STUDY MATERIAL section start
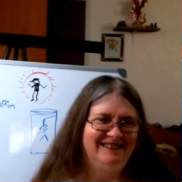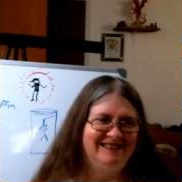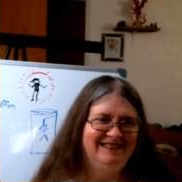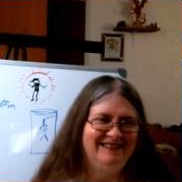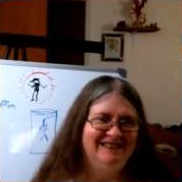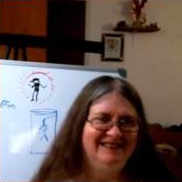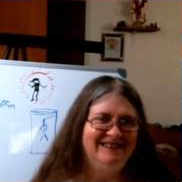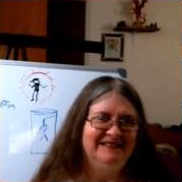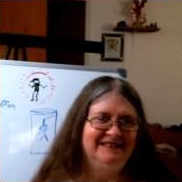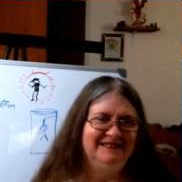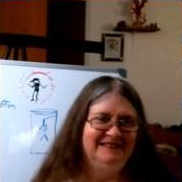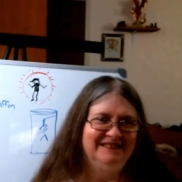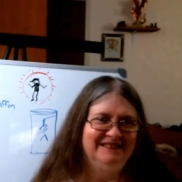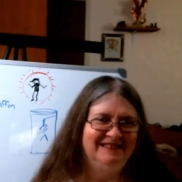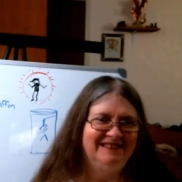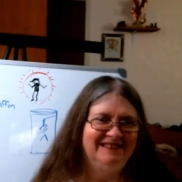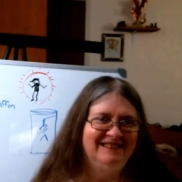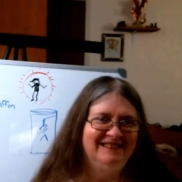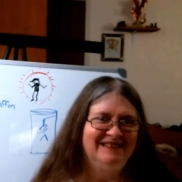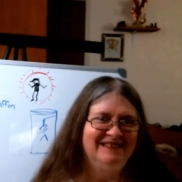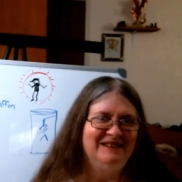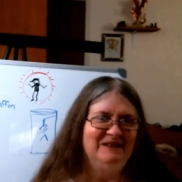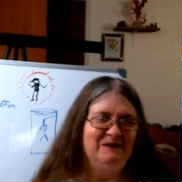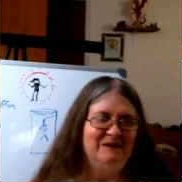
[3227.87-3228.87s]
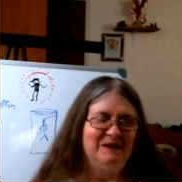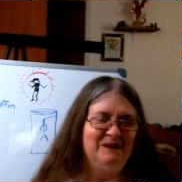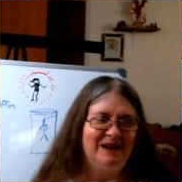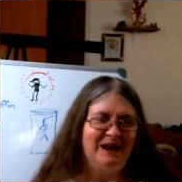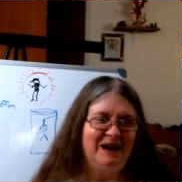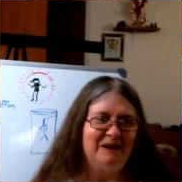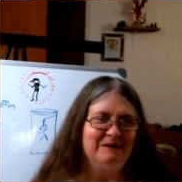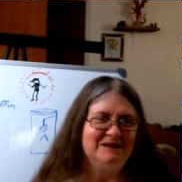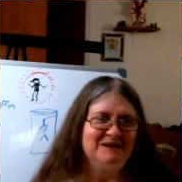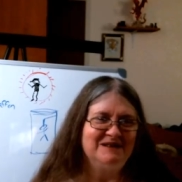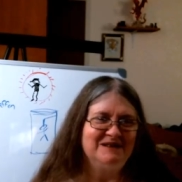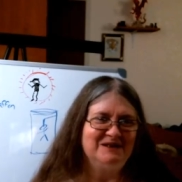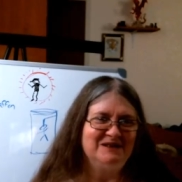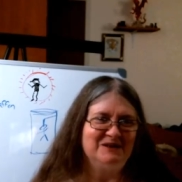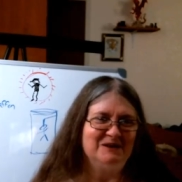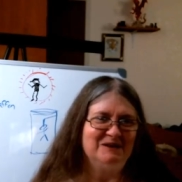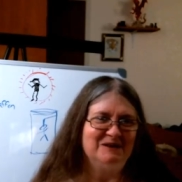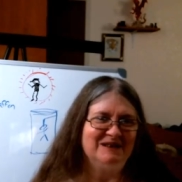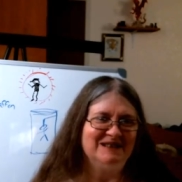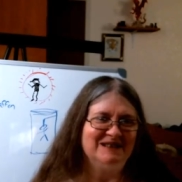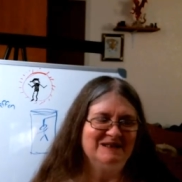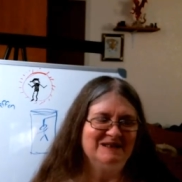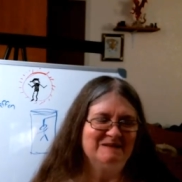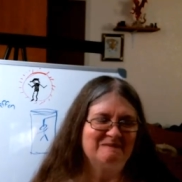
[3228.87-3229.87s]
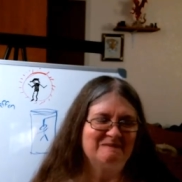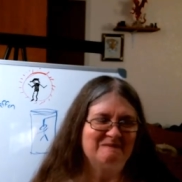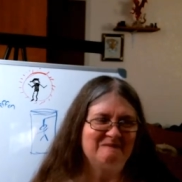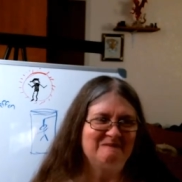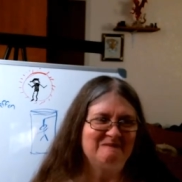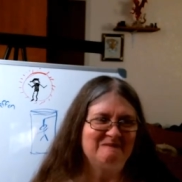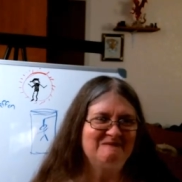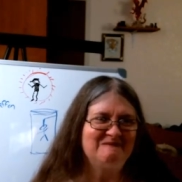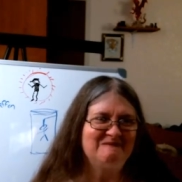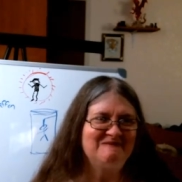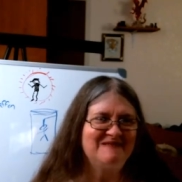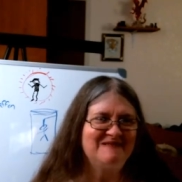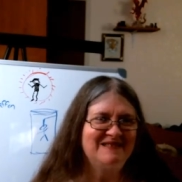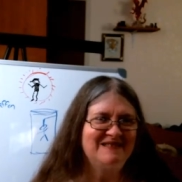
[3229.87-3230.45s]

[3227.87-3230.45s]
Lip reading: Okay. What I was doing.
STUDY MATERIAL section end
ACTIVITY
Each record above is to be returned unchanged, while any picture it holds stays out.

YOUR SOLUTION
[3227.87-3228.87s]
[3228.87-3229.87s]
[3229.87-3230.45s]

[3227.87-3230.45s]
Lip reading: Okay. What I was doing.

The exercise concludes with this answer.